Strategies for parents of children of all ages

  • Look at how you define success and how you communicate that to your children
  • Limit media time
  • Increase family time, especially eating meals together as a family

Strategies for students

  • Think about how you define success and make the appropriate changes to your attitude
  • Root out any tendencies to perfectionism
  • Be aware of tendencies to be overly competitive
  • Ask yourself whether you are being less creative and open to exploration in exchange for high grades and test scores

It goes without saying that schools have a part to play in reducing stress.

Strategies for schools

  • Examine the testing, homework and final exam policies
  • Stop publishing the honor roll in newspapers
  • Stop listing where kids are going to college in community newspapers and in graduation ceremonies
  • Look at teaching and assessment policies

One school, Needham High School in Needham, Massachusetts, created a Stress Reduction Committee after Principal Paul Richards attended a Stressed-Out Students conference at Stanford University.

In January 2008, the committee issued an report encouraging parents to help by advocating for a "mastery goal approach" to high school rather than a "performance goal approach, focused on high grades and admission to a name-brand college."

The report advised the school to "minimize any hypocritical practices that contribute to high stress, e.g., non-coordinated testing schedules, excessive homework and ranking students."

These actions, and more, have been taken at Needham High School as of January 2008:

  • Teachers participated in a professional development day on stress and wellness
  • Stress management workshops were held for juniors and sophomores
  • Articles about stress appeared in the student newspaper
  • A stress survey was taken by the student body in February 2006

The committee identified many more actions to be taken. These include:

  • Develop a Web site with a list of resources about stress
  • Communicate best practices to reduce stress
  • Revise the school's homework policy
  • Create a column about stress in the student newspaper

Finding the right level of stress

Parents need to set rules for their children that enforce moderation.
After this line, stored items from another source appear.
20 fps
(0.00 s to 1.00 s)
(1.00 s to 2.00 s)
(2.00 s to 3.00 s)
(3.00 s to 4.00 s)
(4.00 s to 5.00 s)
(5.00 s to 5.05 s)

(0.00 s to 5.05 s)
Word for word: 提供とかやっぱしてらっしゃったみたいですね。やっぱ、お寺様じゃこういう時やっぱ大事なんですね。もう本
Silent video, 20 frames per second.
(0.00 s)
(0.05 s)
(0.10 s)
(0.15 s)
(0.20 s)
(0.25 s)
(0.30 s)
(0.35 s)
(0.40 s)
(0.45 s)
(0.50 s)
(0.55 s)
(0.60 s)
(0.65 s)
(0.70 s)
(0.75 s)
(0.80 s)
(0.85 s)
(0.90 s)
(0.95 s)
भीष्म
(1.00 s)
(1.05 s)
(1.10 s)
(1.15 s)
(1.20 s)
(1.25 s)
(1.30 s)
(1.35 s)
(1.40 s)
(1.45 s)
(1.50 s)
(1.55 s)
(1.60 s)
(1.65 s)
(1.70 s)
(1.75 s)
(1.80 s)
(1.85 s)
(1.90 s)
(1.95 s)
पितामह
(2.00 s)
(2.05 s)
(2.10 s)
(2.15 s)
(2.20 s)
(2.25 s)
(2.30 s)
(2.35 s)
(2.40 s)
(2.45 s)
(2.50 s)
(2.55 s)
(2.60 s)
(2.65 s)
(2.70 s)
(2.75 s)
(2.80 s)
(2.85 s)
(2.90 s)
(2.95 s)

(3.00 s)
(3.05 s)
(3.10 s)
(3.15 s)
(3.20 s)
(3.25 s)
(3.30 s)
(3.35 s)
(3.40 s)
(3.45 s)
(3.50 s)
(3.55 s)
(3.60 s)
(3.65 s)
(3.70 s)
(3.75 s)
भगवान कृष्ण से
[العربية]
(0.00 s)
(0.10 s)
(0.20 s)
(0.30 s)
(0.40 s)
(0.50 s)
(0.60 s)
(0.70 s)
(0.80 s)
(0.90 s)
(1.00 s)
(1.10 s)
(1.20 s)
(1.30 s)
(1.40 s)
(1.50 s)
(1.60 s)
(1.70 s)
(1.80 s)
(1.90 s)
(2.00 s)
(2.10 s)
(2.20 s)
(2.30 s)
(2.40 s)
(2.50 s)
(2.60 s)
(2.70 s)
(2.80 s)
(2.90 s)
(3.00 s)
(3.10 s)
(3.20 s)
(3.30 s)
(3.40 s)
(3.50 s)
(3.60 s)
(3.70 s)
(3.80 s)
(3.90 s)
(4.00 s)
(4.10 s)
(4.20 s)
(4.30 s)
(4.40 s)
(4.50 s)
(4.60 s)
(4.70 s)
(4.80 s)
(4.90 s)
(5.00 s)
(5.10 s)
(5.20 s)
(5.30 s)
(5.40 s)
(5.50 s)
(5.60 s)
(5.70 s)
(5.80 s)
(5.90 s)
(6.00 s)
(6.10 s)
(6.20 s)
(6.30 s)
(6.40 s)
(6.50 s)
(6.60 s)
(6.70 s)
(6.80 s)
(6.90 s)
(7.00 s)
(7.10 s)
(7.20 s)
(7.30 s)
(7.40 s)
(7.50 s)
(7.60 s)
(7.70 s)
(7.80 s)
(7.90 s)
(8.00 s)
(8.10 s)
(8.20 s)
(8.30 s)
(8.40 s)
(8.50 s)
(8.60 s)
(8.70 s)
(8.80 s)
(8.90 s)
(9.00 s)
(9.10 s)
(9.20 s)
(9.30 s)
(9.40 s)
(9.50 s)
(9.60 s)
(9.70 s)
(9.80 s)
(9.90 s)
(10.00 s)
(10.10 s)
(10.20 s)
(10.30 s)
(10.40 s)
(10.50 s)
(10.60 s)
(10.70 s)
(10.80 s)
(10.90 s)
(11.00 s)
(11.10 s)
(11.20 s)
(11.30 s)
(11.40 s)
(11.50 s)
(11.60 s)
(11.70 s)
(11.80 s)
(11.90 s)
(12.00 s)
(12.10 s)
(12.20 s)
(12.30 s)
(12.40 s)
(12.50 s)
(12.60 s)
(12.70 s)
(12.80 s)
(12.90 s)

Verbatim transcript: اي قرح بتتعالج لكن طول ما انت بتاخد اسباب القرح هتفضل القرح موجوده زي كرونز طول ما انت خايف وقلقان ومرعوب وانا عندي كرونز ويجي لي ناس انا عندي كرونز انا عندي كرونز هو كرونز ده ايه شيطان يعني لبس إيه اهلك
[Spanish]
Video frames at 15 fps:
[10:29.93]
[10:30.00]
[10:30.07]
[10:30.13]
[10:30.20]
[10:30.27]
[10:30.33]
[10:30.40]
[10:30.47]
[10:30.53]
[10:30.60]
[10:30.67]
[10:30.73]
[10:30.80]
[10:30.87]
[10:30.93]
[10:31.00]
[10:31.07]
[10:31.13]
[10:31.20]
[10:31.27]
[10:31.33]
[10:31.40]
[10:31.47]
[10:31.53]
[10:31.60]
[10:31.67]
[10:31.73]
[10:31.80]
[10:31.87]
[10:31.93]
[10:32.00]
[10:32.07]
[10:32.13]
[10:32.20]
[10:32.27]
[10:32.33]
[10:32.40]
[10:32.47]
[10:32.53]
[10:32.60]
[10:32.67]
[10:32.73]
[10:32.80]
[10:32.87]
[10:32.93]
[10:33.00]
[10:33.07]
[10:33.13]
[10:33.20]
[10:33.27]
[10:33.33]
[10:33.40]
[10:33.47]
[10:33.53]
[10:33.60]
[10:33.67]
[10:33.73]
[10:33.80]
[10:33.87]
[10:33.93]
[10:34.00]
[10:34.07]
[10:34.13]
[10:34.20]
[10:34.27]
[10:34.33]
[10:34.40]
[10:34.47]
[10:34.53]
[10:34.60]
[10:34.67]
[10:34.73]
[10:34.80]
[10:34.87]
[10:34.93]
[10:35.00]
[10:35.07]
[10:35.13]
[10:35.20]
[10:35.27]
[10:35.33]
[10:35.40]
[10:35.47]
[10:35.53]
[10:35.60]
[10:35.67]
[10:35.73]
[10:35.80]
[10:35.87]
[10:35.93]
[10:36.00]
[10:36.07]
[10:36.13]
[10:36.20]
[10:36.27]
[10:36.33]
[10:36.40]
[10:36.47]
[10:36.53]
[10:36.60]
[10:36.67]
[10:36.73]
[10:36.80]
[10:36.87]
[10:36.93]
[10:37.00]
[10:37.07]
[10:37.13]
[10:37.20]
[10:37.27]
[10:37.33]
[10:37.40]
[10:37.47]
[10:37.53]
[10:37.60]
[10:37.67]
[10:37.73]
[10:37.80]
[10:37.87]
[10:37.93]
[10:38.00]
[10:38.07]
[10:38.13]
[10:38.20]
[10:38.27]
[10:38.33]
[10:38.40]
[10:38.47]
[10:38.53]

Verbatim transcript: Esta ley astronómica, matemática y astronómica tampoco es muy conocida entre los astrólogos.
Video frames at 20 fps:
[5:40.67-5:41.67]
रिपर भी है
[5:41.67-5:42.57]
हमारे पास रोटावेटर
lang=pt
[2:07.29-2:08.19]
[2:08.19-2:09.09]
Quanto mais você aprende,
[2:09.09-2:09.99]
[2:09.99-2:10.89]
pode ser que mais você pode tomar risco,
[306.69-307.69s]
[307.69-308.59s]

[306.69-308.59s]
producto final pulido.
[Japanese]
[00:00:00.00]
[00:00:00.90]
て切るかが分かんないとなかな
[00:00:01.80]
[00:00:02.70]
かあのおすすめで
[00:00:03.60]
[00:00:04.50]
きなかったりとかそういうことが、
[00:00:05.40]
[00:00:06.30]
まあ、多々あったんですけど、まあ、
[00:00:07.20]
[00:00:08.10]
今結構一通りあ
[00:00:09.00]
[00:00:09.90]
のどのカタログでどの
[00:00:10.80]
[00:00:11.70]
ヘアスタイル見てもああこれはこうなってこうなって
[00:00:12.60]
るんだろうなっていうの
They must strive to keep time free for family meals and activities.

Driving children from one activity to another, day after day, while cramming homework into whatever time is left over, teaches children to over schedule themselves. On the other hand, if parents have personal goals for themselves — that they can realistically achieve — are comfortable with their own stress levels, and know how to relax, then their children will grow up learning to do the same.

These are the signs that a student has a healthy level of stress:

  • She is excited about learning.
  • He doesn't feel that he needs to cheat to get ahead.
  • She feels healthy.
  • He feels he is determining his own future.